10:06 Il a raison de dire finalement que le prix devrait être un enjeu RSE. Un enjeu... Alors, c'est peut-être pas le prix, c'est le pouvoir d'achat au sens large.
10:12 C'est-à-dire permettre aux gens de se déplacer, de consommer, d'avoir une vie à peu près décente. Et je pense que toutes les entreprises sont plus ou moins, je trouve, aussi responsables de ça.
10:21 Donc c'est pas... On n'est pas là avec Yves Delphra, à dire « Ouais, on veut machin ».
10:26 - Non, mais c'est vachement intéressant. - On dit... On est quand même dans une situation...
10:28 Et moi, j'ai fait une présentation il n'y a pas très longtemps à l'Auditorium d'Avaz devant une parterre de distributeurs, il y a une centaine de personnes.
10:34 Je leur ai dit « On est dans le dur ». Et c'est vrai qu'on est dans le dur. C'est-à-dire qu'en 5 observatoires, je n'avais jamais vu les Français dans cet état, moi.
10:41 Et donc, en fait, il faut trouver des solutions. Et donc, il faut en faire une priorité. Et du coup, la priorité au sens RSE du terme des entreprises, je trouve qu'elle est bien tombée.
10:49 - Et c'est sans doute pour ça... Je suis assez d'accord avec Emmanuel Combes du Conseil de la concurrence. On a évacué très, très vite le sujet vente à perte.

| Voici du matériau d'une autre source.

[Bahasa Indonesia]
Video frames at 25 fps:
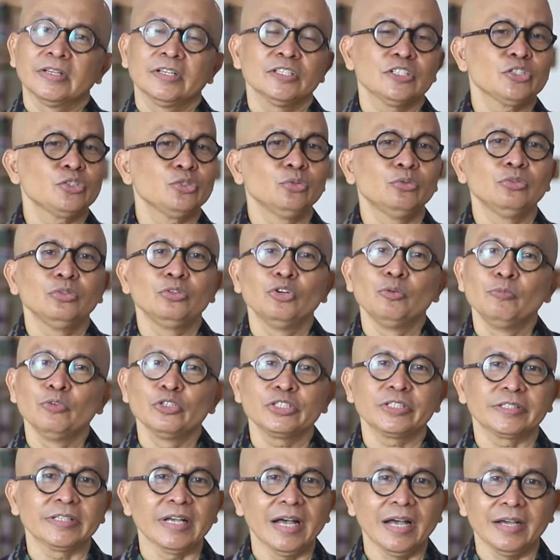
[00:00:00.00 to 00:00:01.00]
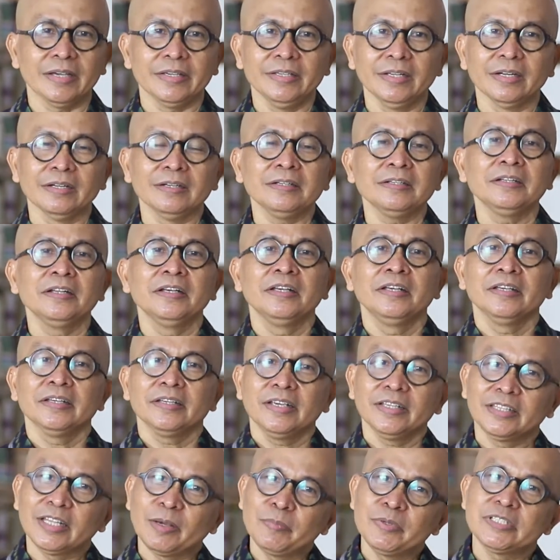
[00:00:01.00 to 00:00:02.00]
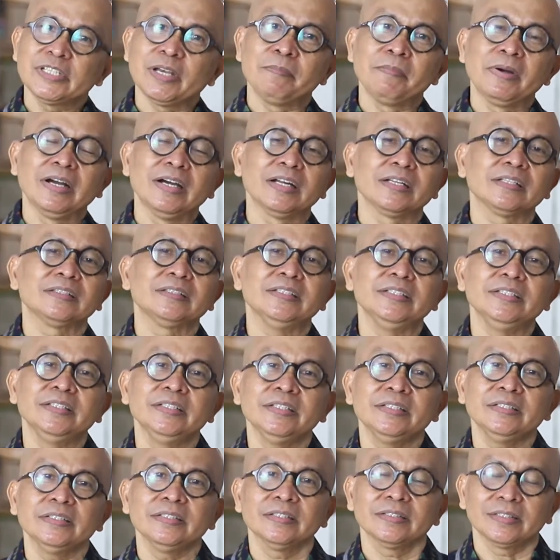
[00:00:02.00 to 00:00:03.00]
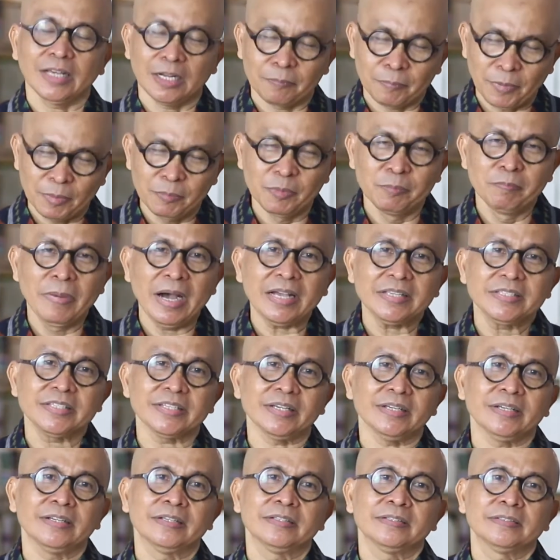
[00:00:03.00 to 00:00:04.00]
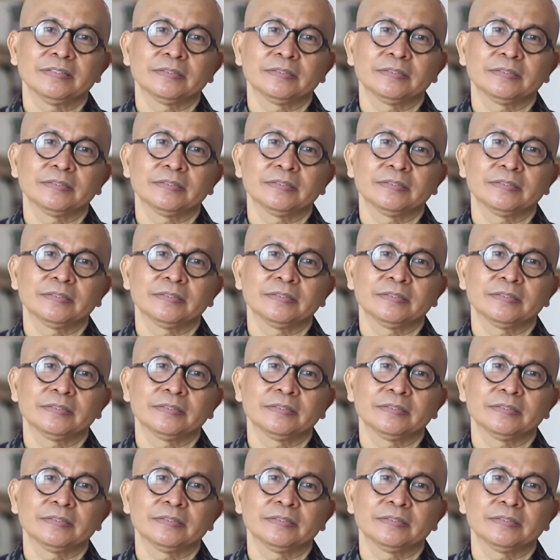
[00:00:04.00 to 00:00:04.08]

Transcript: Sungguh mustahil kita bisa mengerti tanpa membaca.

10:56 Tout le monde... C'est pas possible, on ne peut pas aller là-dedans et tout parce qu'on s'est dit on ouvre une boîte de Pandore.
11:02 Mais il y avait peut-être quelque chose à creuser quand même sur ce sujet-là. Ce sera ton prochain observatoire.
11:07 - Il faut savoir que le vente à perte a laissé des... Je crois que c'est en Hollande où il y avait toute une vague de vente à perte qui avait tué des enseignes.
11:12 - Oui, mais ça se gère. Le Conseil de la concurrence est là pour gérer ça. - Oui, oui, mais on est assez inquiets.
11:17 - La grande distribution aussi doit tuer des enseignes. La vie économique tue. La vie tue. Voilà.
11:22 - En tout cas, le débat a été évacué avec une vitesse folle. C'est tout ce qu'a écrit Emmanuel Combes.
11:32 - Je suis d'accord. Mais pour des raisons qui étaient... Moi, j'ai trouvé que l'argumentation était entendable.
11:37 Le fait de dire "écoutez, de toute façon, si on vend à perte, on va se rattraper ailleurs et finalement le consommateur va finir par payer".
11:43 - Non, il va arbitrer. Bon. Vincent, merci pour tout. - Merci pour ton avis.
11:48 - Merci à vous de nous avoir suivis. Et puis on se retrouve la semaine prochaine sur Bsmart.